When we wrote that the Mercedes-Benz EQS could beat the Tesla Model S in energy efficiency, we had outdated numbers. Mercedes-Benz said the EQS would run up to 700 km. We thought the Model S had a 100 kWh battery pack. Now, the German brand says the EQS can run up to 770 km with 108 kWh. One reader told us the Model S Long Range has 103.892 kWh, according to EPA documents, which means it achieves 3.97 mi/kWh. The EQS gets 4.43 mi/kWh.
The new EQS numbers emerged from Daimler’s annual meeting. They are expressed under the WLTP cycle, which is generally very optimistic. EPA numbers were considered more trustworthy until Edmunds made its real-world EV range tests and discovered most of the Tesla vehicles tested could not meet them. Tesla chooses a more elaborate way to calculate the range and present better numbers, like Audi. All other manufacturers managed to beat their EPA ranges.
Curiously, Tesla currently informs that the Model S Long Range can attain 412 miles of range. That is reported as an estimated number, not as something from the EPA. The same number is presented in European countries only converted to kilometers, which turns the range into 663 km.
The Model S Plaid+ goes farther, with 837 km of range (or 520 mi+, as Tesla informs in the US website). Still, it is so far just a promise for mid-2022 with an undisclosed battery pack capacity, making it impossible for us to calculate how energy-efficient it is. We’ll stick with the Long Range numbers. Ironically, it will become the short-range option when the Plaid+ is finally available.
We’ll assume the European numbers are the ones Tesla believes it will achieve under the WLTP cycle. If that was not the case, the company should not present them in the Old Continent.
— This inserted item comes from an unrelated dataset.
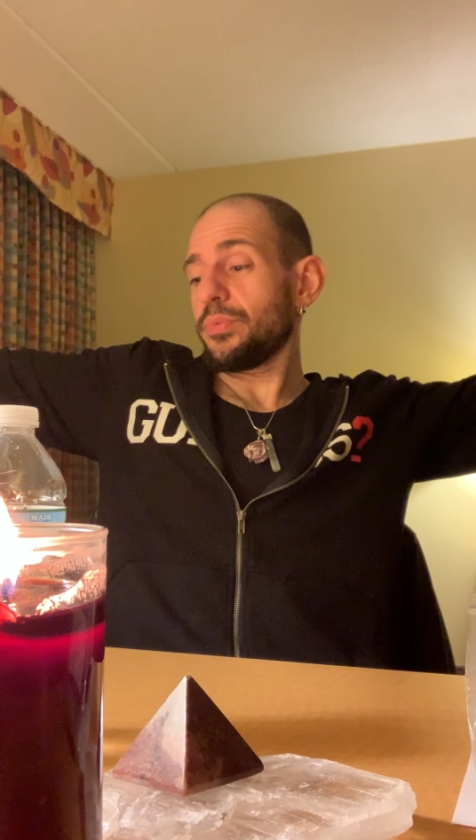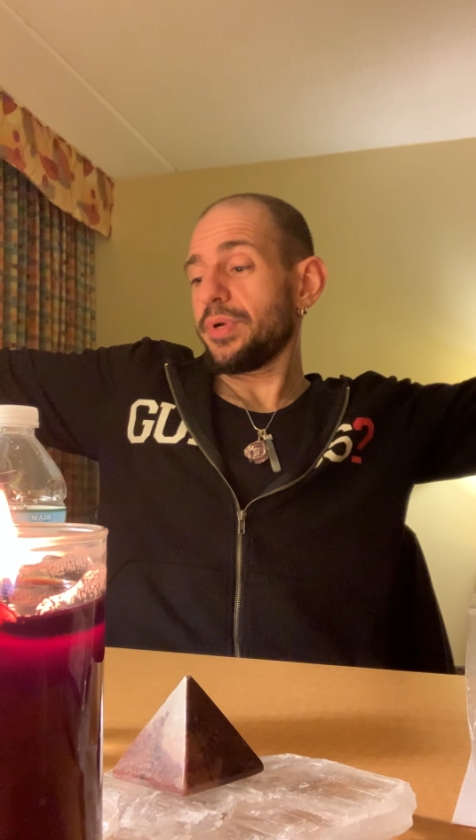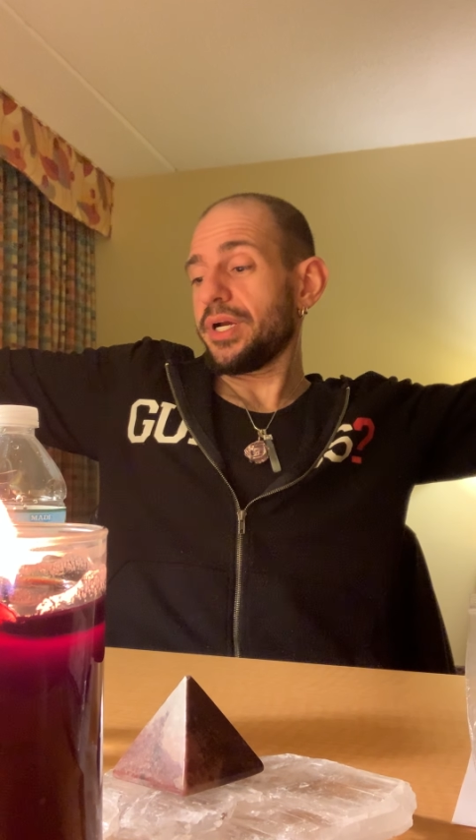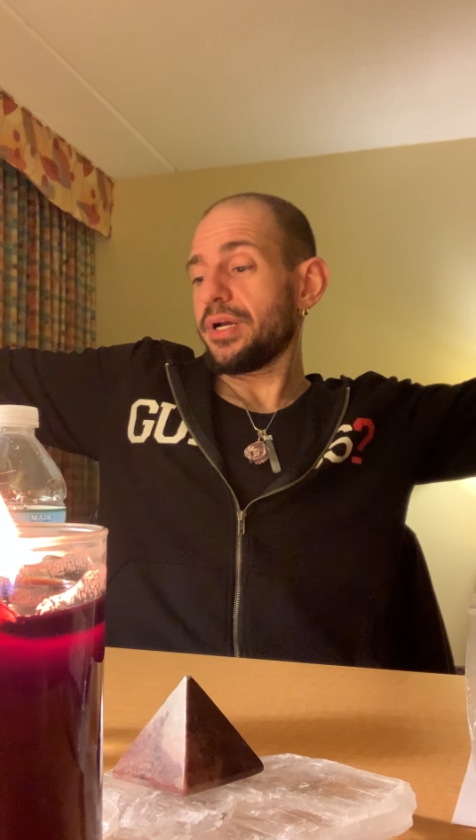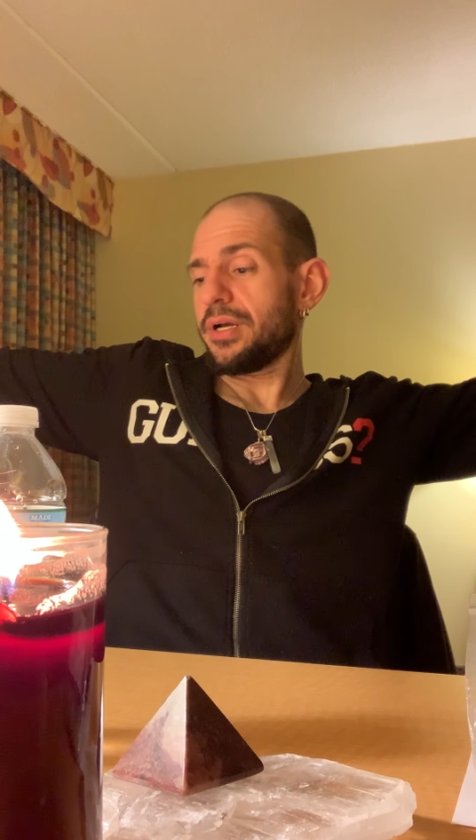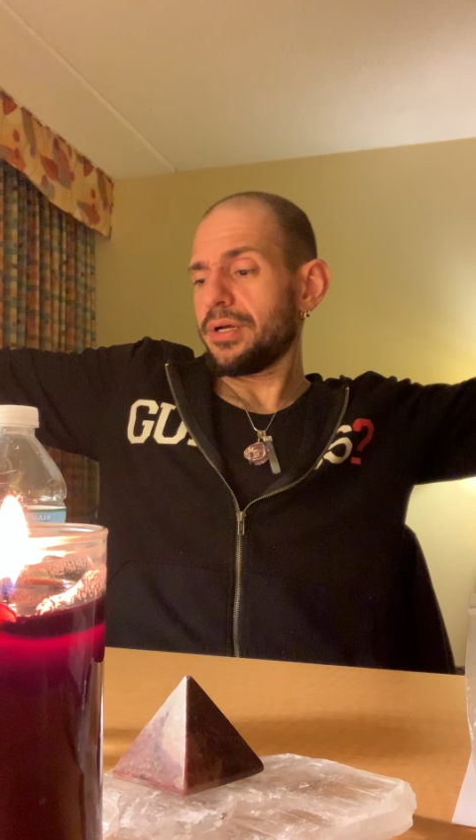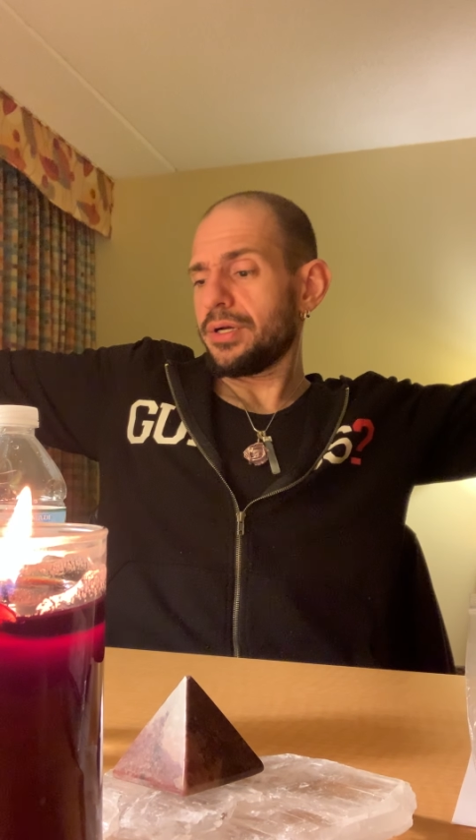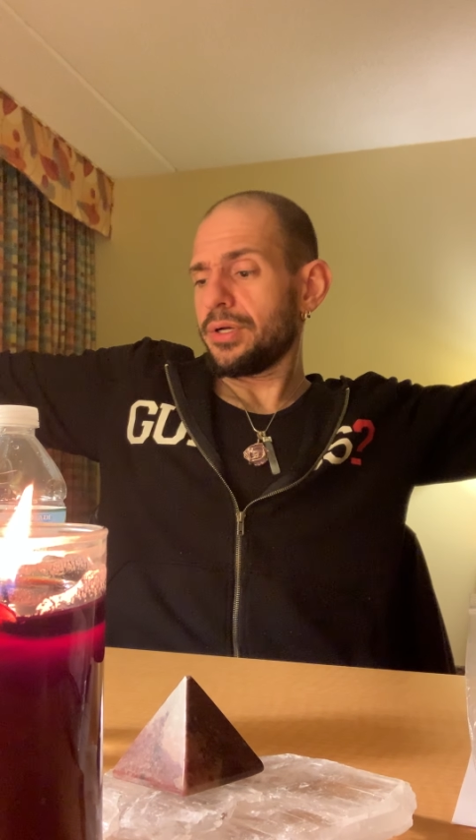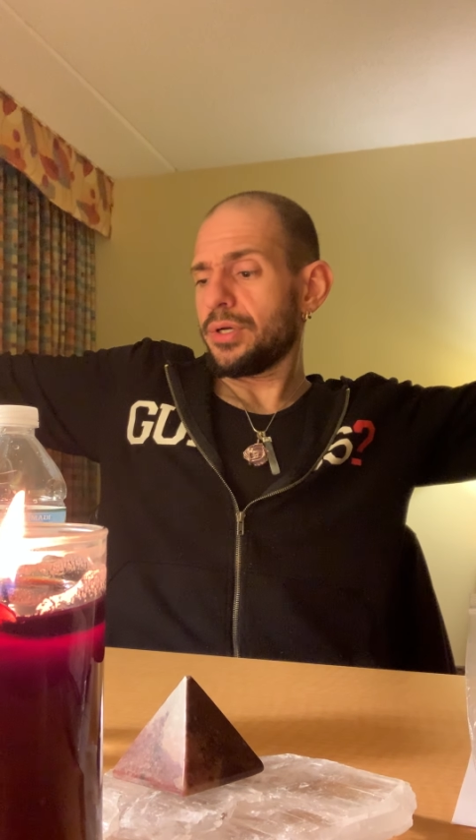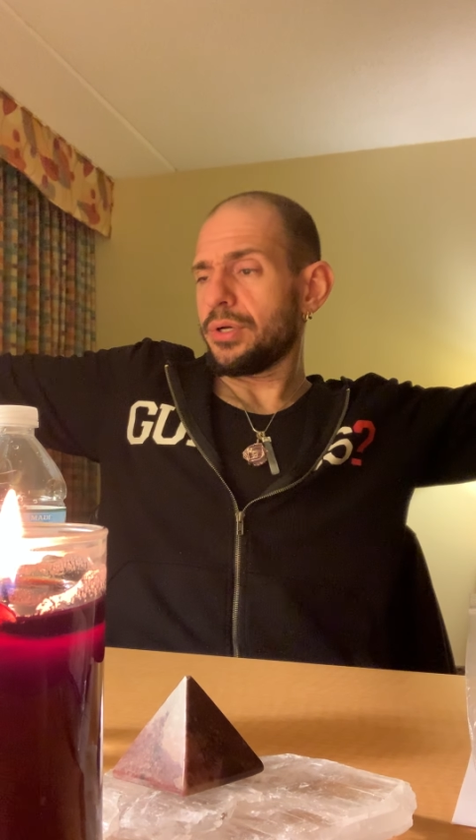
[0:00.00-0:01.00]

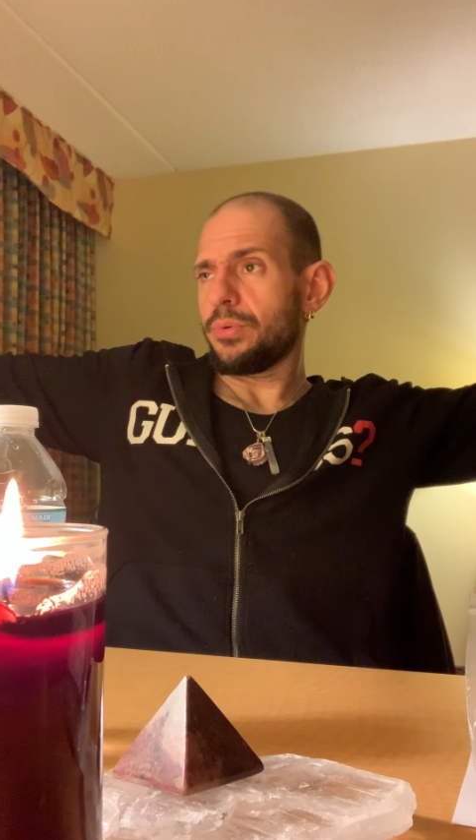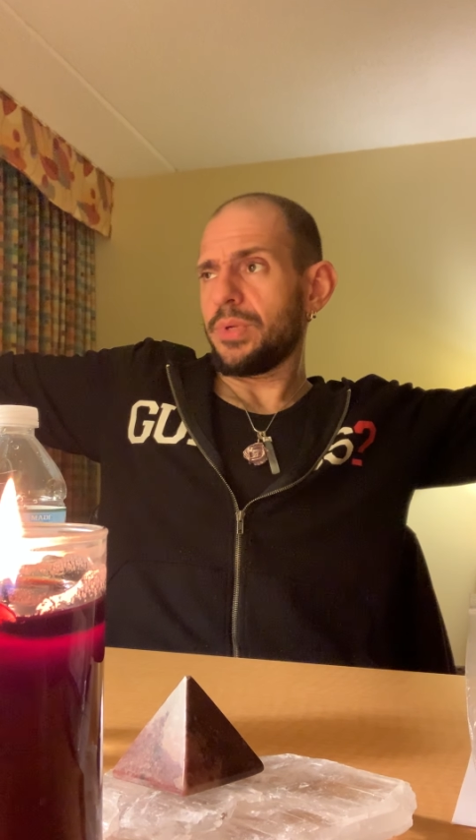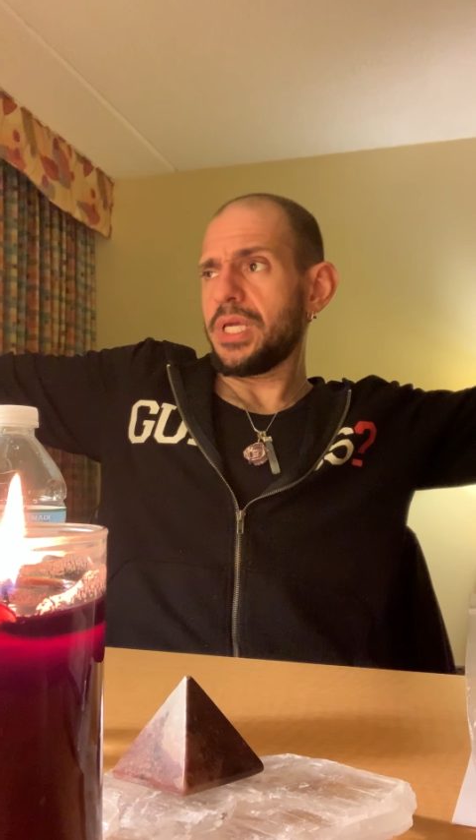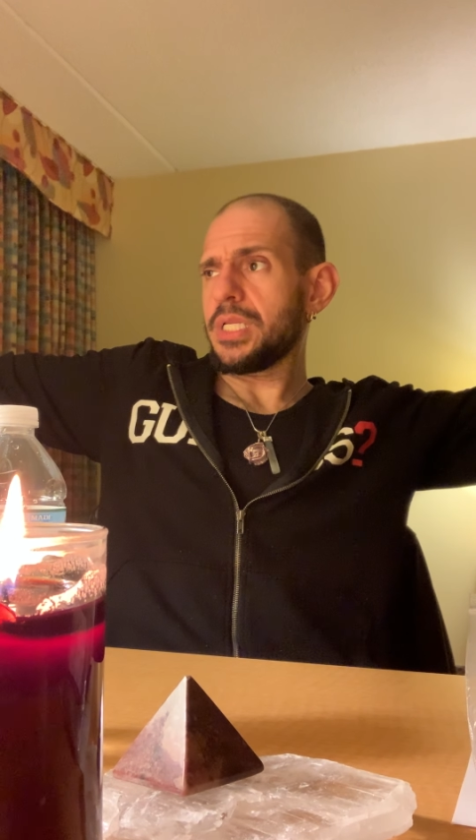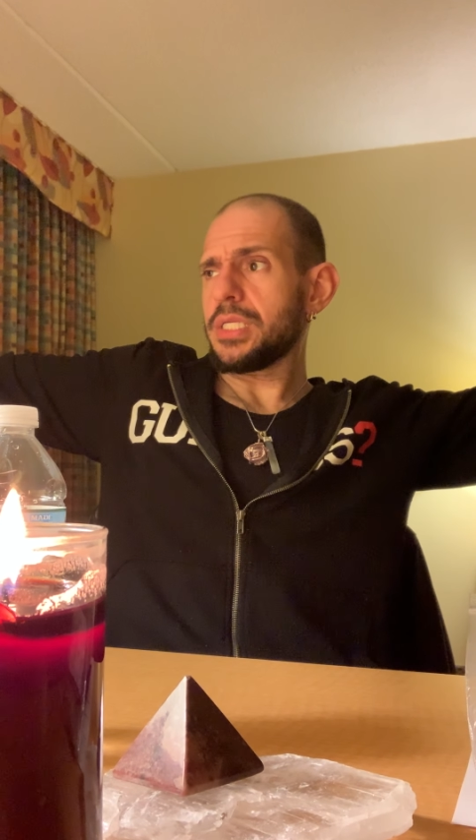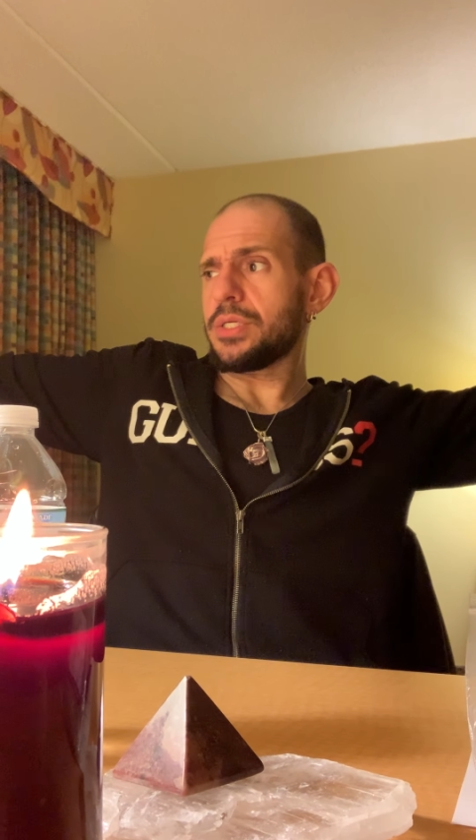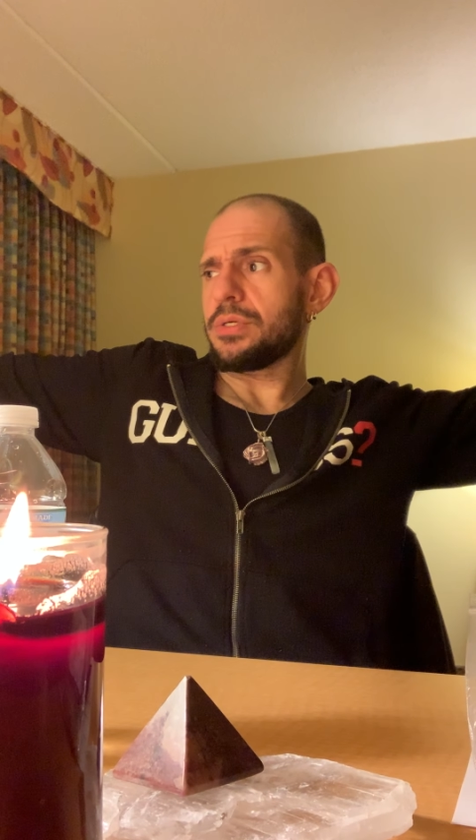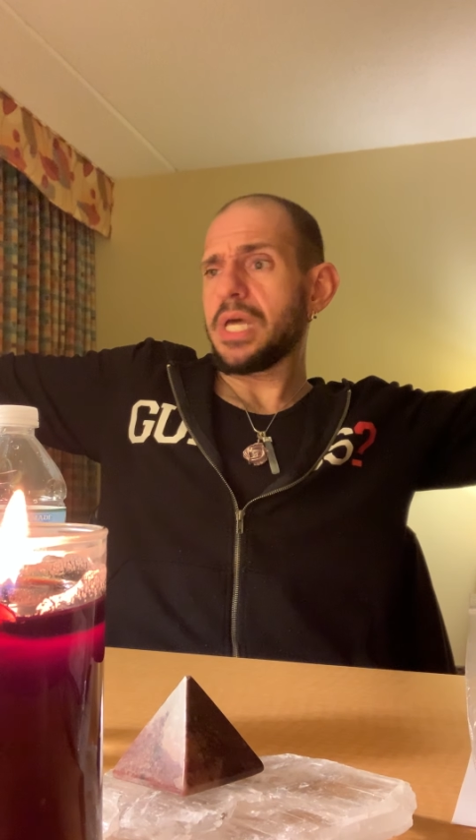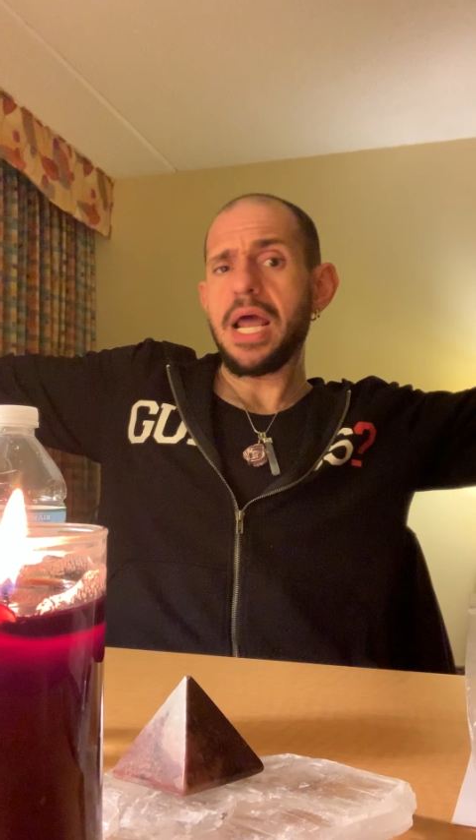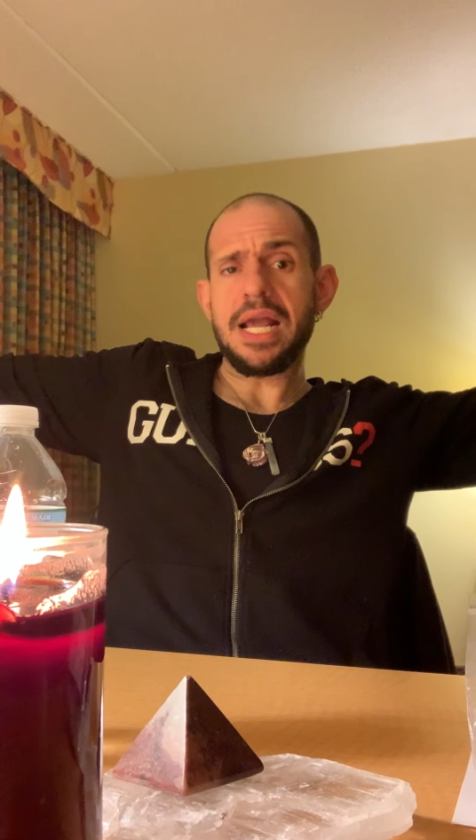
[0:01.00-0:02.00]
where we can do that.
If the EQS really achieves up to 770 km, it will consume one kWh per 7.13 km or 14.03 kWh per 100 km. The Model S Long Range will run 6.38 km per kWh or spend 15.67 kWh/100 km. In other words, it spends 1.64 kWh more to run the same distance the EQS can.
Peter Rawlinson declared that he was disappointed legacy automakers seemed not to really want to compete in the electric vehicle game. With the EQS getting so close to the Lucid Air, he finally has a good reason to speed up his company’s sedan deliveries.